§ **Task description**: Repeat each record exactly as written, and drop any images.

§ **Material provided**:
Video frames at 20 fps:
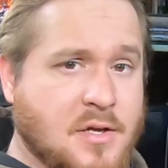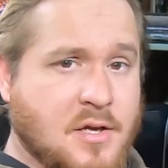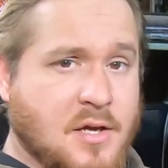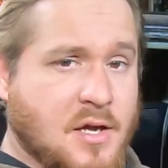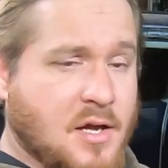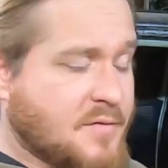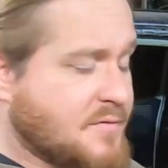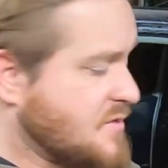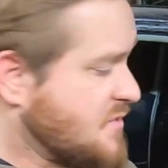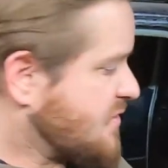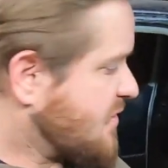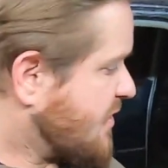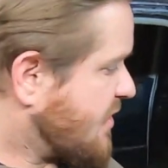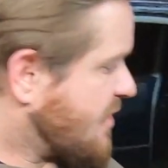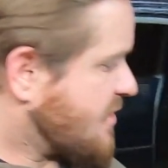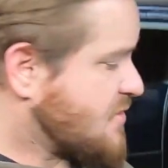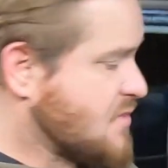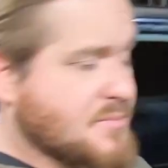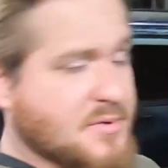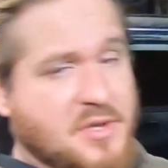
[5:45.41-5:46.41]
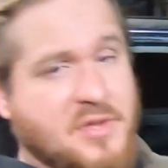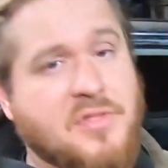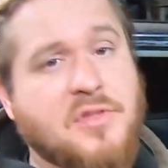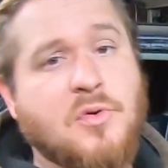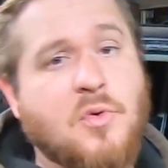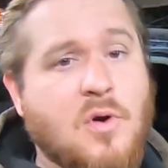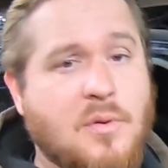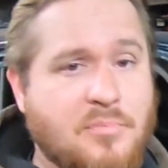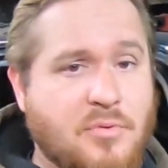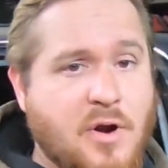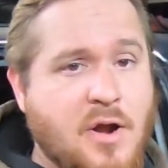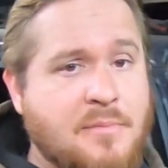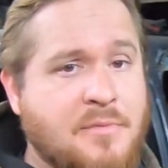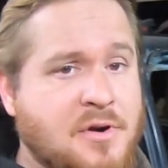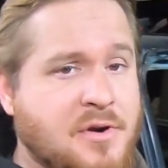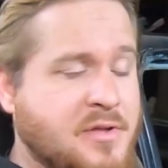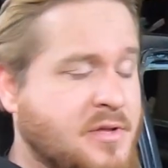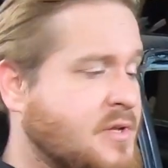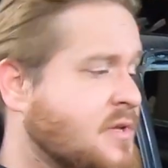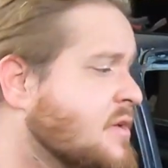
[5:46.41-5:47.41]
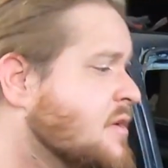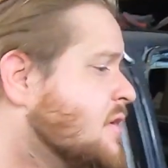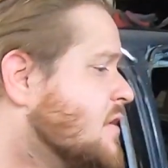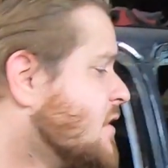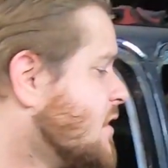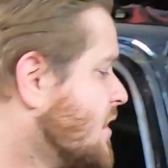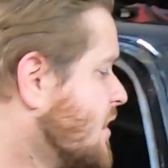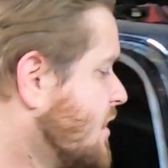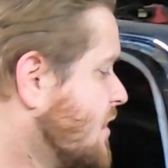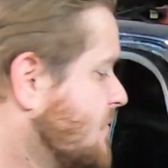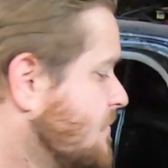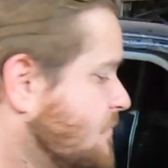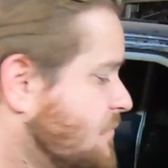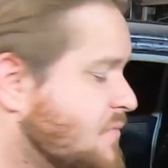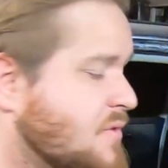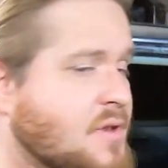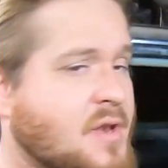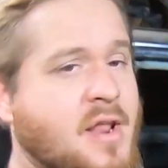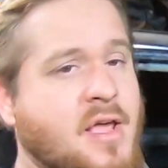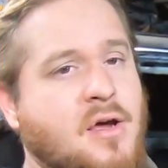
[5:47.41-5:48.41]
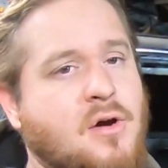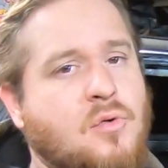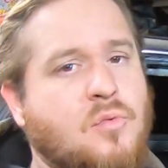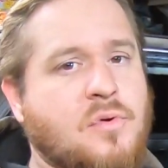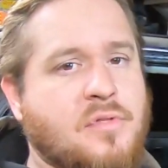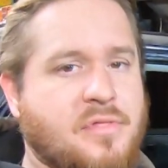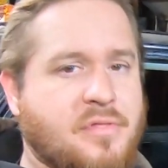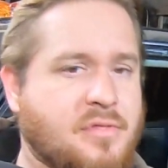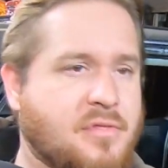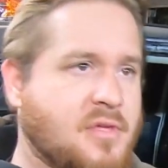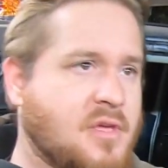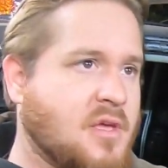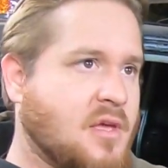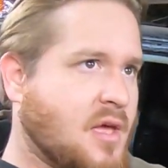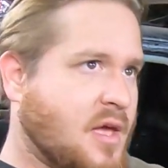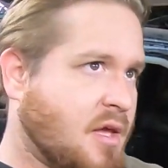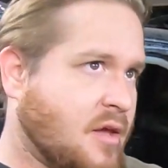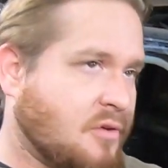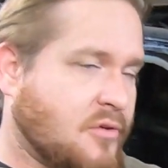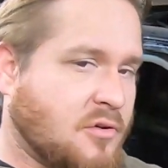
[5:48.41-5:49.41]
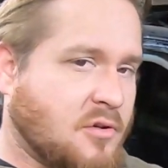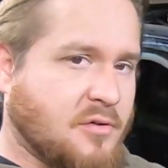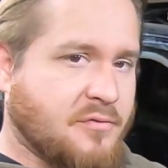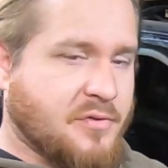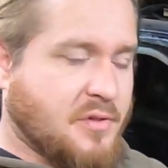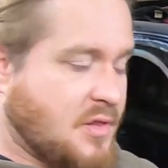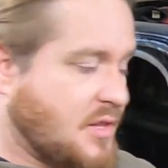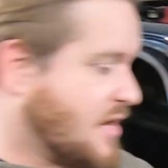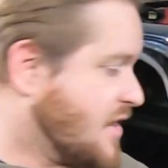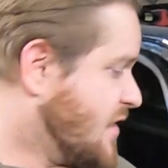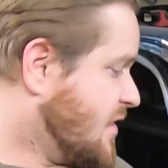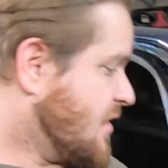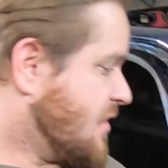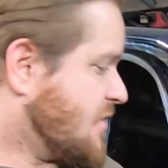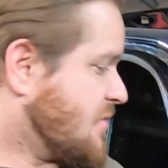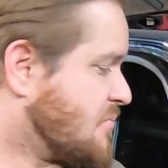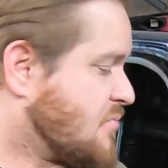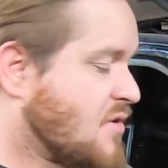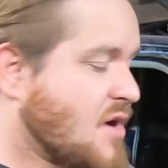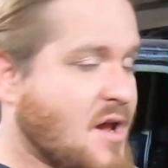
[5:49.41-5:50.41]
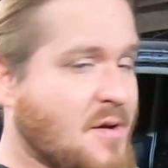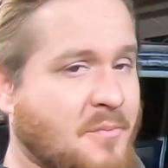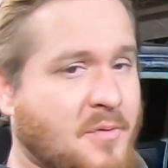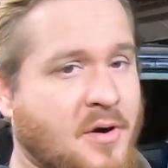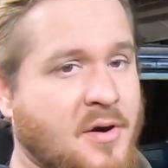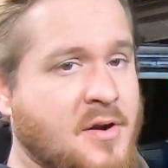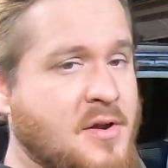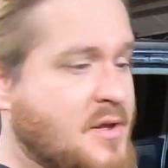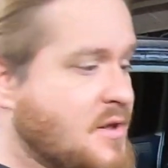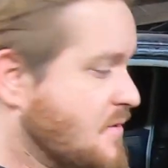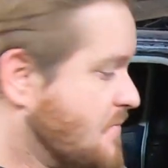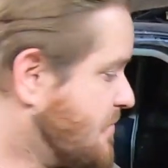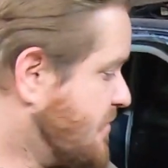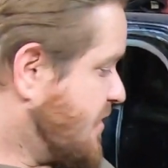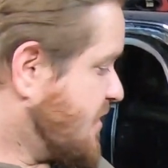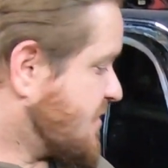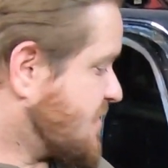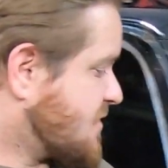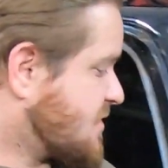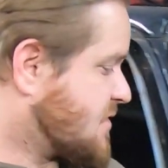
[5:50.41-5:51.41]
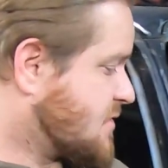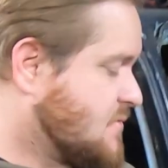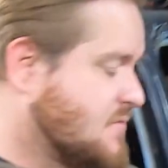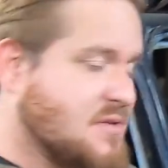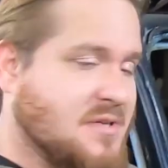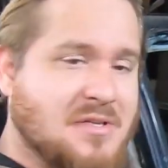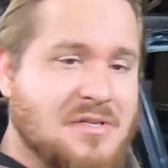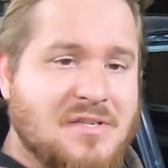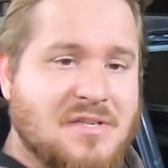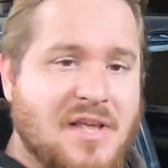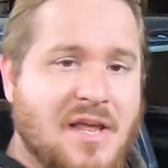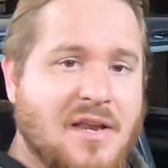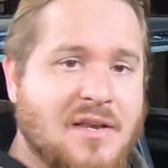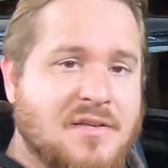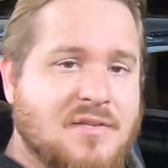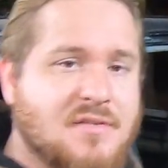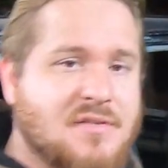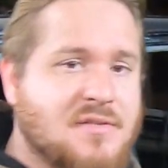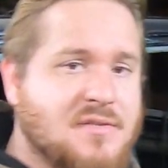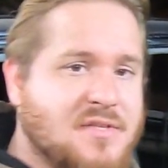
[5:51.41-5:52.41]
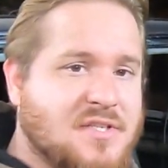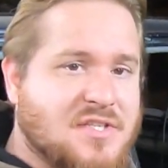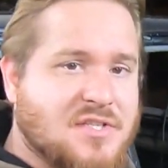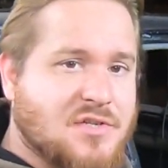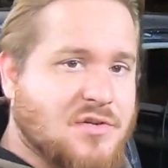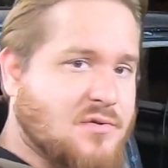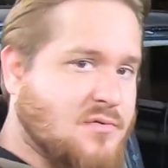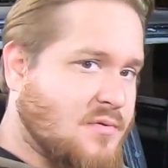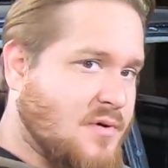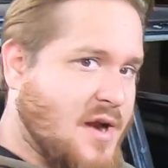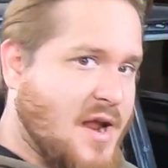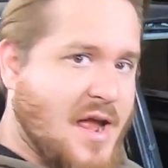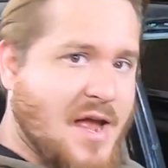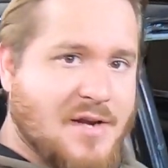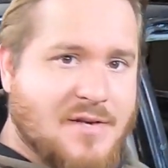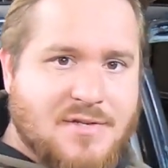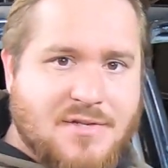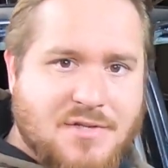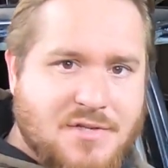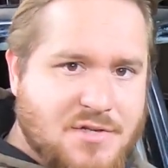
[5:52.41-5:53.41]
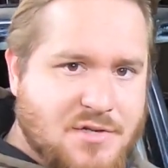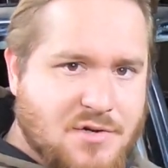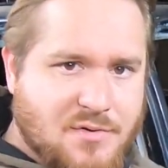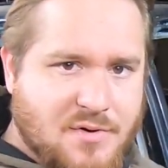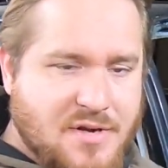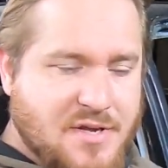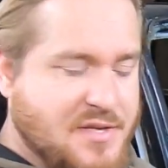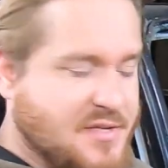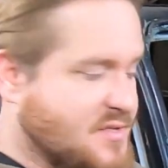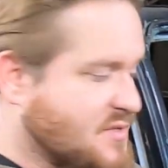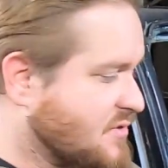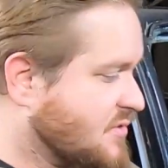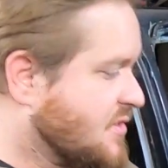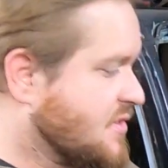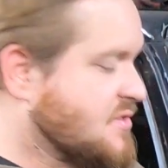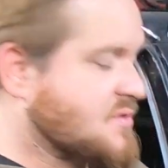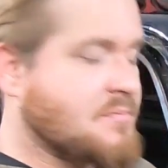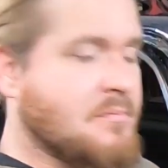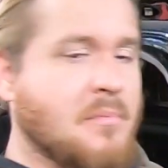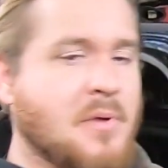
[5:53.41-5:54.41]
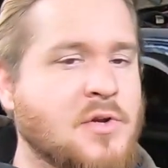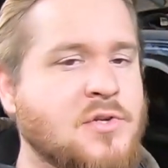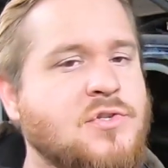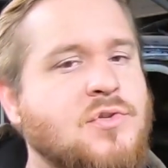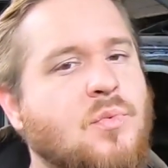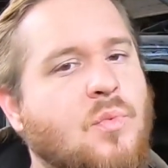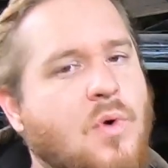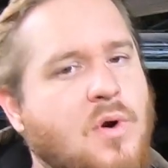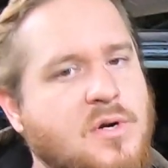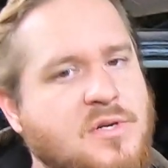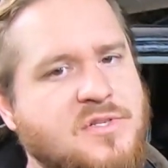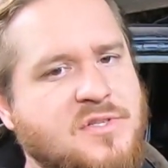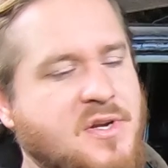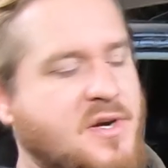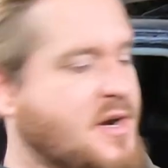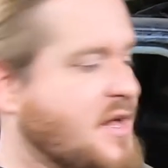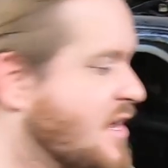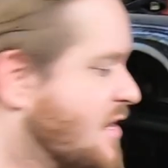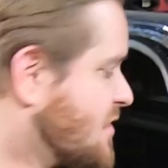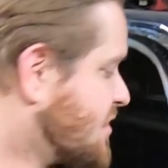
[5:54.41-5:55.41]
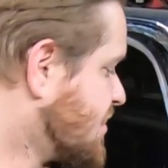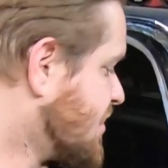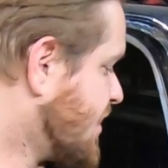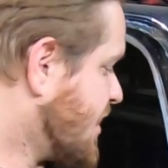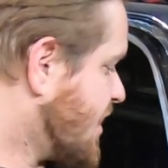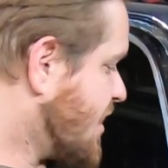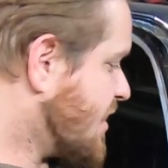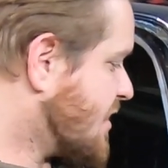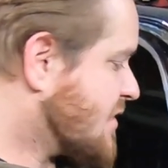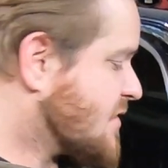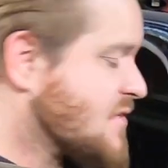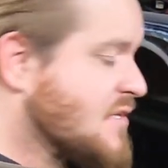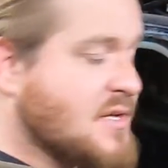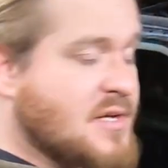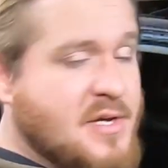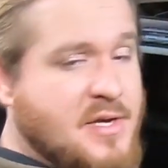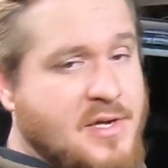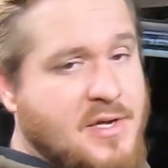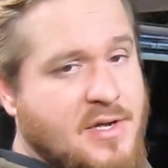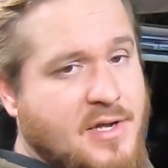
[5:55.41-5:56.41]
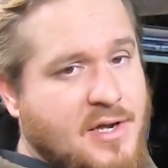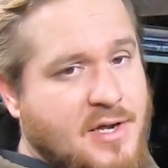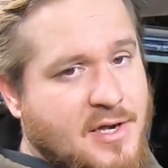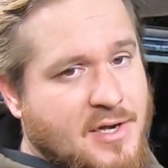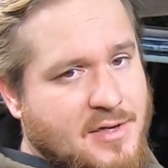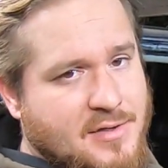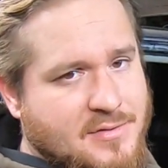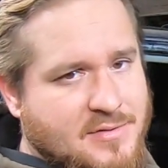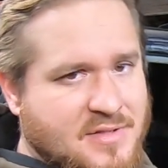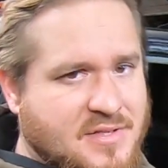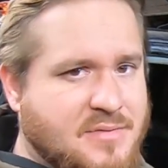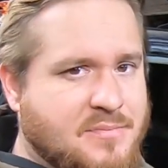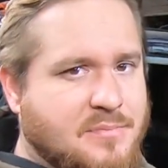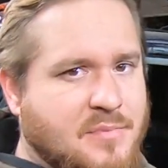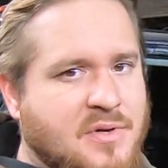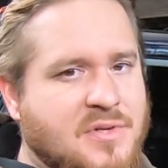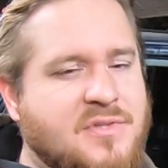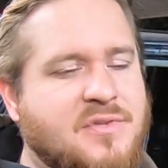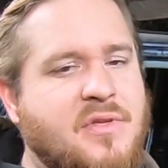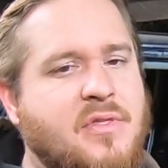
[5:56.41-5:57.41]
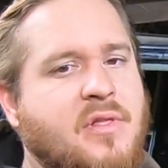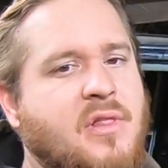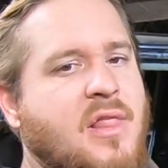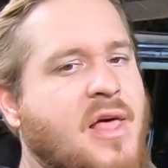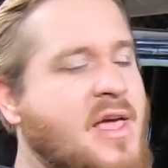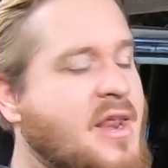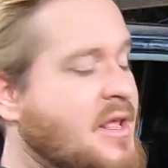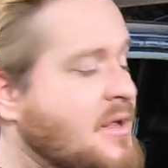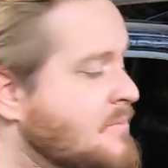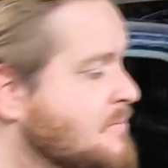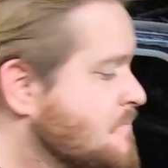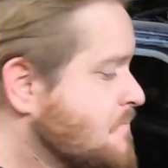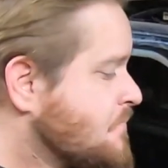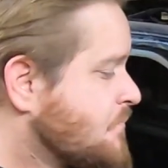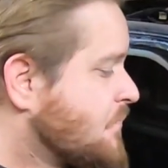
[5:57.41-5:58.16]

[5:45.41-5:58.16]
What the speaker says: Obviously, I was able to get the door primered. Now with the angle of the light and the primer, this dent, scratch, crease looks much worse than it actually is. It's mostly the lighting.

§ **Solution for this task**:
Video frames at 20 fps:
[5:45.41-5:46.41]
[5:46.41-5:47.41]
[5:47.41-5:48.41]
[5:48.41-5:49.41]
[5:49.41-5:50.41]
[5:50.41-5:51.41]
[5:51.41-5:52.41]
[5:52.41-5:53.41]
[5:53.41-5:54.41]
[5:54.41-5:55.41]
[5:55.41-5:56.41]
[5:56.41-5:57.41]
[5:57.41-5:58.16]

[5:45.41-5:58.16]
What the speaker says: Obviously, I was able to get the door primered. Now with the angle of the light and the primer, this dent, scratch, crease looks much worse than it actually is. It's mostly the lighting.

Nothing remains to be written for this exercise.